Action item:
After dropping the pictures, give again exactly the lines of the data from its first line through the line with "[00:00:01.10]", which is included as well.

....

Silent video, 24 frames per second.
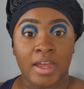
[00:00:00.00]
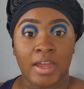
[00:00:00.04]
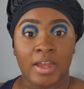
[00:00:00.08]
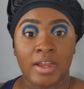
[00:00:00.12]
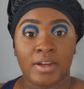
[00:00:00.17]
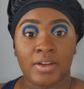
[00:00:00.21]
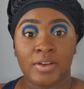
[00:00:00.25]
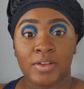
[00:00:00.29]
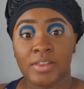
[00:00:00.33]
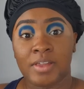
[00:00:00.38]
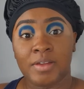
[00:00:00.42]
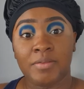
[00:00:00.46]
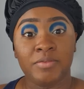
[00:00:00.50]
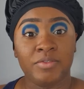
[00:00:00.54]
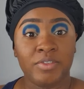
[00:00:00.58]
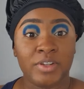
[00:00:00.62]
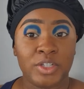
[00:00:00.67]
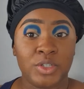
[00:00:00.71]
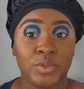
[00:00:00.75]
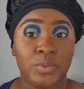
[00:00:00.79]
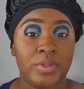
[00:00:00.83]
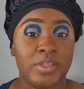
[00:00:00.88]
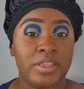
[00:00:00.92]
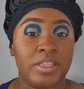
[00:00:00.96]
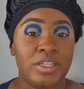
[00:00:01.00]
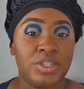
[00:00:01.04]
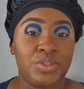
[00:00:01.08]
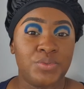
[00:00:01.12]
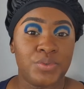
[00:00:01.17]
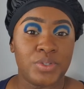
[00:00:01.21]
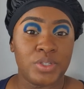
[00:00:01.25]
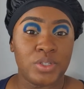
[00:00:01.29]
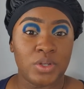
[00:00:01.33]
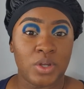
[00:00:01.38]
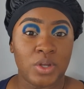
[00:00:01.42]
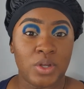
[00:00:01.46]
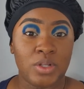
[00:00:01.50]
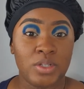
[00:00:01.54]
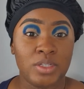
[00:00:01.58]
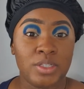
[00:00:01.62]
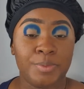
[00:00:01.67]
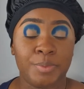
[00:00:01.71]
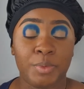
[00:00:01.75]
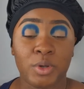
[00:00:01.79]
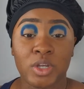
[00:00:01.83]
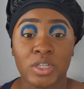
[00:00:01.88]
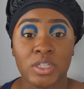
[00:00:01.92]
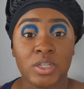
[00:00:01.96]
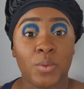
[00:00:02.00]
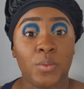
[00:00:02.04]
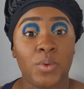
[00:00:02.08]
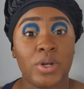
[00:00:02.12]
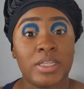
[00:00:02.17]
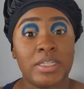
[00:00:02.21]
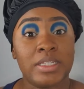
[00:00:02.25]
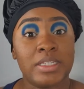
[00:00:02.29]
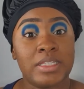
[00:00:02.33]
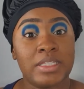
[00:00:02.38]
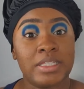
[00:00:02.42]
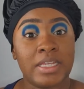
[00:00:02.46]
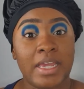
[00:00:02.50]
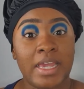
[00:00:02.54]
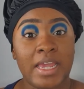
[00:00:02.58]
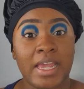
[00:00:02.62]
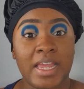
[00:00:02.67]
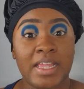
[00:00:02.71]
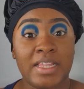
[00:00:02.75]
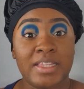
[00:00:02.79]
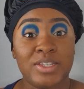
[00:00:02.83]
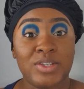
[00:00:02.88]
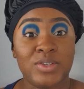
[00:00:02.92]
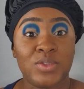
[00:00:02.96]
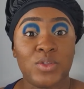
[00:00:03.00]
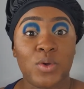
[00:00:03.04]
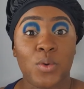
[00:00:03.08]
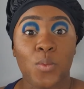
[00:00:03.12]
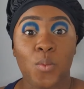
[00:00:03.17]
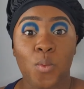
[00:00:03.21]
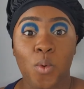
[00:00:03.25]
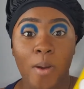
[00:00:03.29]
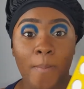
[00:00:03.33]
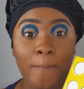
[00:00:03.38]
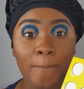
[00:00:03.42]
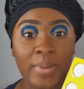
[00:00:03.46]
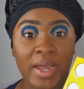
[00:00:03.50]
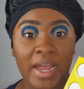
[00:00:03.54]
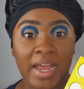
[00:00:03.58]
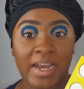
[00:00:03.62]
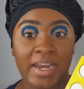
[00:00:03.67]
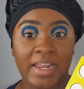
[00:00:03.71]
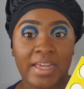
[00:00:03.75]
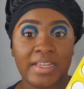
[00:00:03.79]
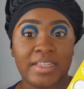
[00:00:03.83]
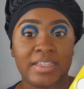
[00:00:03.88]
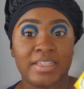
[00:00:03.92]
Now that I'm finished with this result, because I want to stay into the one palette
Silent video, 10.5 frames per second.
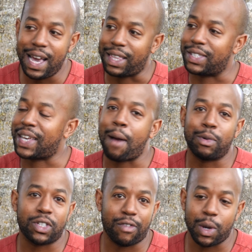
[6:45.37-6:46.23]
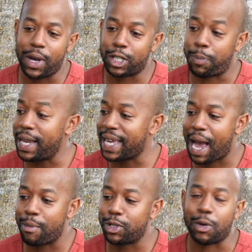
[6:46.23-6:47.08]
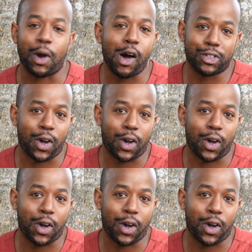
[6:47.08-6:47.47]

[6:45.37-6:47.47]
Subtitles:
There's cameras everywhere, speeding cameras, so cars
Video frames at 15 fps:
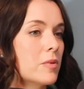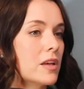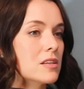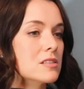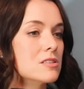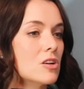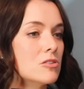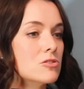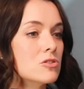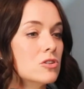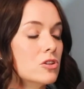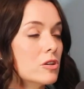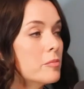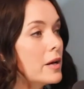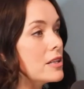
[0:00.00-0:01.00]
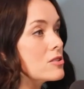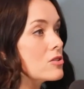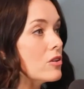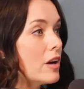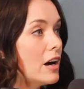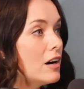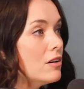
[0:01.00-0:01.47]
because it's also your
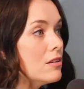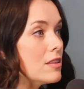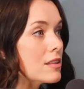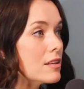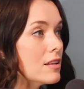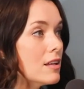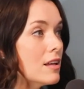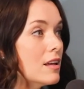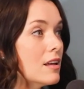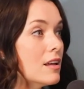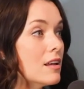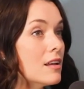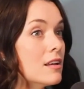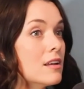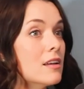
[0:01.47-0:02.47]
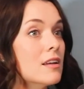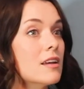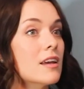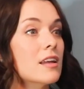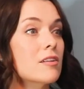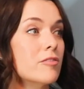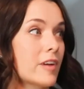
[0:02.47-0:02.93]
mental health. Mm-hmm.
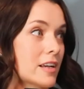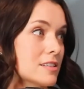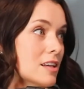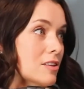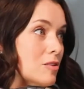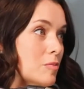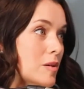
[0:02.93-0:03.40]
It affects other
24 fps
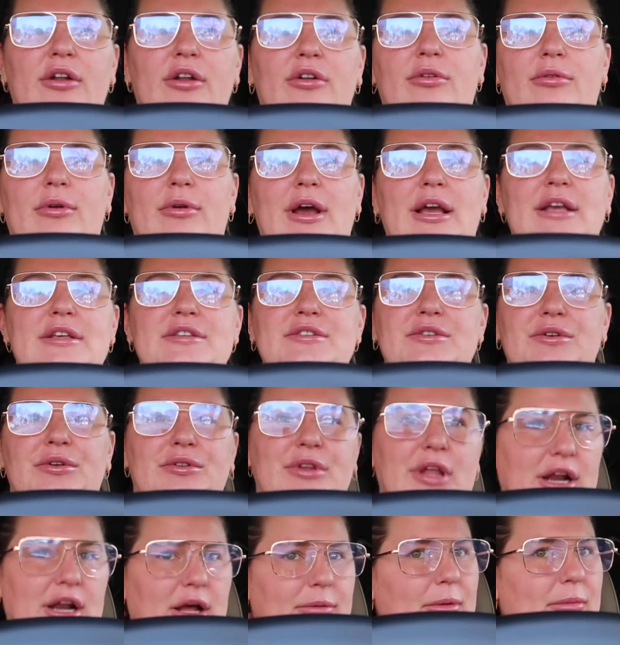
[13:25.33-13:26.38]
don't know why I
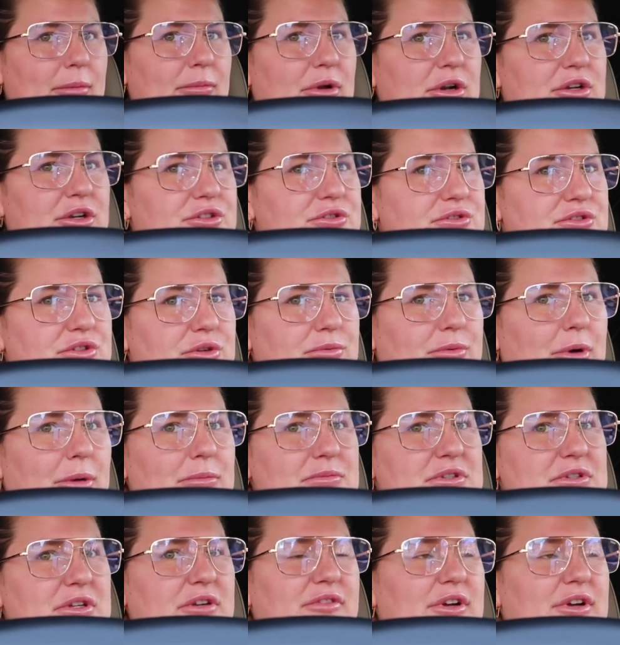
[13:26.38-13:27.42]
screwed that up. I'm gonna do 2
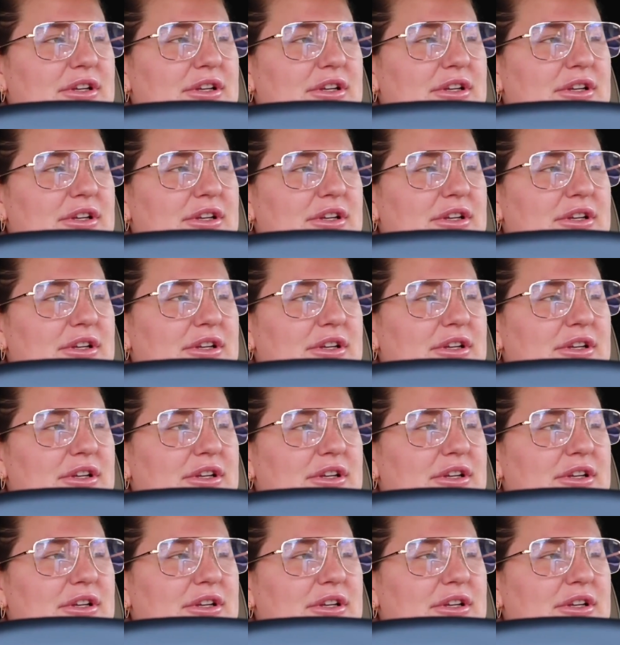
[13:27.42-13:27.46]
pumps in a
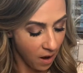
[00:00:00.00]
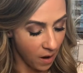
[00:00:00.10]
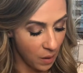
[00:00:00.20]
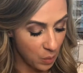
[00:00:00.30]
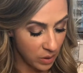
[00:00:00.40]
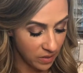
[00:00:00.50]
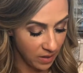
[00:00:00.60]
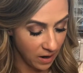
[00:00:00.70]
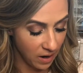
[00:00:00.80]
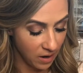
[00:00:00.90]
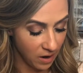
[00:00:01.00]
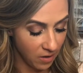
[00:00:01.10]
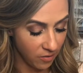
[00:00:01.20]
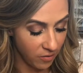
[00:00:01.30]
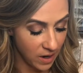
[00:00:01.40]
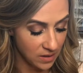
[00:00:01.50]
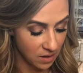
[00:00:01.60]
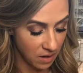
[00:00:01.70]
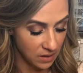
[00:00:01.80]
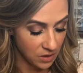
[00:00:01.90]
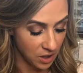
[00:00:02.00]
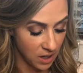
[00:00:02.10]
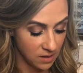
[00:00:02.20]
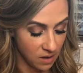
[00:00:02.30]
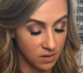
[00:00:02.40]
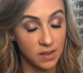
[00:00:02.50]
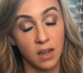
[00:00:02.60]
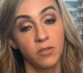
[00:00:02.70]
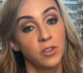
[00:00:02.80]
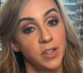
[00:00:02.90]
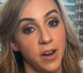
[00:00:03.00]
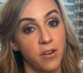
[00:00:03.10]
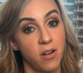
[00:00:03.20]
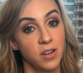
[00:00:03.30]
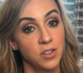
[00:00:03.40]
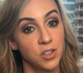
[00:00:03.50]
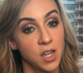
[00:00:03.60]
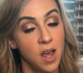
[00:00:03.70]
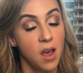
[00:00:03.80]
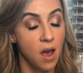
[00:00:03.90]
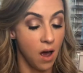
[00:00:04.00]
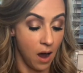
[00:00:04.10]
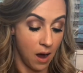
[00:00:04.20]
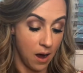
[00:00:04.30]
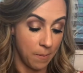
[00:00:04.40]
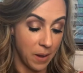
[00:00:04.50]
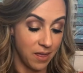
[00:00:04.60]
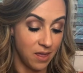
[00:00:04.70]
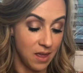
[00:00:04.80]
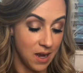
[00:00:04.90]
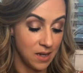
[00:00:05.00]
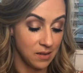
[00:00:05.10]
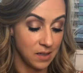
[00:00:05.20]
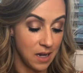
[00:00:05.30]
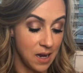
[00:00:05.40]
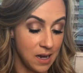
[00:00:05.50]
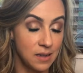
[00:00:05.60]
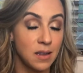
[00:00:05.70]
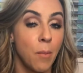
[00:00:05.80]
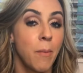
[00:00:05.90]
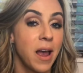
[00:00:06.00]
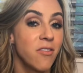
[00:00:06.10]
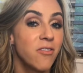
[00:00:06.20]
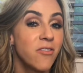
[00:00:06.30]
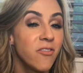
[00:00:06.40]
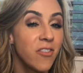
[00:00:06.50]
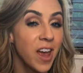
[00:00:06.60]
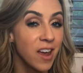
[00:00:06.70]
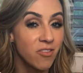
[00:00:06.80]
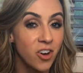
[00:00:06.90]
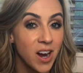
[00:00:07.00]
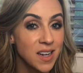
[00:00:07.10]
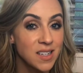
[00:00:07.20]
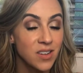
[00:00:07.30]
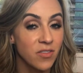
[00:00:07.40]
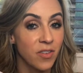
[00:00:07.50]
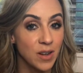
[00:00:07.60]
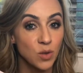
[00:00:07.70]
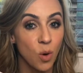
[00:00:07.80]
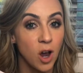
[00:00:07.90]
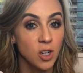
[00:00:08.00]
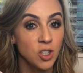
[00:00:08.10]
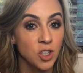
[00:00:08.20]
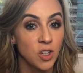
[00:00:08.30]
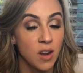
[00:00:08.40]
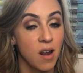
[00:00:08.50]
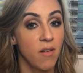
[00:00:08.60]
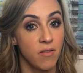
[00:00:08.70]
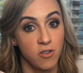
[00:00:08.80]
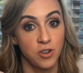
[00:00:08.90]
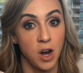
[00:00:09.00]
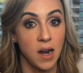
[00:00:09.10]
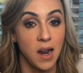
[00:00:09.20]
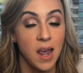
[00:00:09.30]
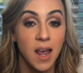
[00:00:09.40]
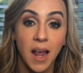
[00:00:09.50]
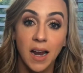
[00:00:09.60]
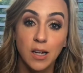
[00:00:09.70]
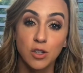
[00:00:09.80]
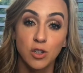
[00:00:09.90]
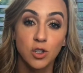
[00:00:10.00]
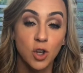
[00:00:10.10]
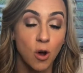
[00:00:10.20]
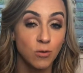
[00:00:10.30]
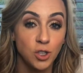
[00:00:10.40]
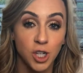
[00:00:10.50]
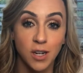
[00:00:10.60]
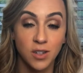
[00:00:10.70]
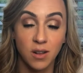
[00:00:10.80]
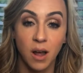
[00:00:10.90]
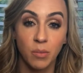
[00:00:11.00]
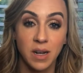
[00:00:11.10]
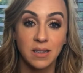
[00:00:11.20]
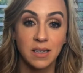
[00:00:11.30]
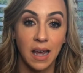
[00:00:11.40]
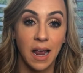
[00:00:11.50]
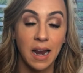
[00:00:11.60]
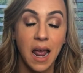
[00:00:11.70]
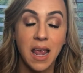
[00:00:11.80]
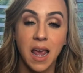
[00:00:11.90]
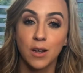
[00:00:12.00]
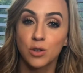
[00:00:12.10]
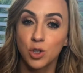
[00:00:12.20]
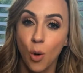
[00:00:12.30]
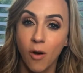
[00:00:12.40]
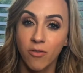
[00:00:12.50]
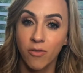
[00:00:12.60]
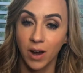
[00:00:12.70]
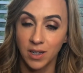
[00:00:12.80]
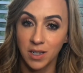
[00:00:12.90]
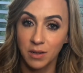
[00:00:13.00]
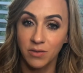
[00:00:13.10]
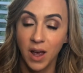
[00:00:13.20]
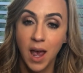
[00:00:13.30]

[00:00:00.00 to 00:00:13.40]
But their face cleanser is on sale for $10. This is my favorite face wash that I've ever tried. It is so gentle on my skin, yet so effective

....

Solution for this task:
Silent video, 24 frames per second.
[00:00:00.00]
[00:00:00.04]
[00:00:00.08]
[00:00:00.12]
[00:00:00.17]
[00:00:00.21]
[00:00:00.25]
[00:00:00.29]
[00:00:00.33]
[00:00:00.38]
[00:00:00.42]
[00:00:00.46]
[00:00:00.50]
[00:00:00.54]
[00:00:00.58]
[00:00:00.62]
[00:00:00.67]
[00:00:00.71]
[00:00:00.75]
[00:00:00.79]
[00:00:00.83]
[00:00:00.88]
[00:00:00.92]
[00:00:00.96]
[00:00:01.00]
[00:00:01.04]
[00:00:01.08]
[00:00:01.12]
[00:00:01.17]
[00:00:01.21]
[00:00:01.25]
[00:00:01.29]
[00:00:01.33]
[00:00:01.38]
[00:00:01.42]
[00:00:01.46]
[00:00:01.50]
[00:00:01.54]
[00:00:01.58]
[00:00:01.62]
[00:00:01.67]
[00:00:01.71]
[00:00:01.75]
[00:00:01.79]
[00:00:01.83]
[00:00:01.88]
[00:00:01.92]
[00:00:01.96]
[00:00:02.00]
[00:00:02.04]
[00:00:02.08]
[00:00:02.12]
[00:00:02.17]
[00:00:02.21]
[00:00:02.25]
[00:00:02.29]
[00:00:02.33]
[00:00:02.38]
[00:00:02.42]
[00:00:02.46]
[00:00:02.50]
[00:00:02.54]
[00:00:02.58]
[00:00:02.62]
[00:00:02.67]
[00:00:02.71]
[00:00:02.75]
[00:00:02.79]
[00:00:02.83]
[00:00:02.88]
[00:00:02.92]
[00:00:02.96]
[00:00:03.00]
[00:00:03.04]
[00:00:03.08]
[00:00:03.12]
[00:00:03.17]
[00:00:03.21]
[00:00:03.25]
[00:00:03.29]
[00:00:03.33]
[00:00:03.38]
[00:00:03.42]
[00:00:03.46]
[00:00:03.50]
[00:00:03.54]
[00:00:03.58]
[00:00:03.62]
[00:00:03.67]
[00:00:03.71]
[00:00:03.75]
[00:00:03.79]
[00:00:03.83]
[00:00:03.88]
[00:00:03.92]
Now that I'm finished with this result, because I want to stay into the one palette
Silent video, 10.5 frames per second.
[6:45.37-6:46.23]
[6:46.23-6:47.08]
[6:47.08-6:47.47]

[6:45.37-6:47.47]
Subtitles:
There's cameras everywhere, speeding cameras, so cars
Video frames at 15 fps:
[0:00.00-0:01.00]
[0:01.00-0:01.47]
because it's also your
[0:01.47-0:02.47]
[0:02.47-0:02.93]
mental health. Mm-hmm.
[0:02.93-0:03.40]
It affects other
24 fps
[13:25.33-13:26.38]
don't know why I
[13:26.38-13:27.42]
screwed that up. I'm gonna do 2
[13:27.42-13:27.46]
pumps in a
[00:00:00.00]
[00:00:00.10]
[00:00:00.20]
[00:00:00.30]
[00:00:00.40]
[00:00:00.50]
[00:00:00.60]
[00:00:00.70]
[00:00:00.80]
[00:00:00.90]
[00:00:01.00]
[00:00:01.10]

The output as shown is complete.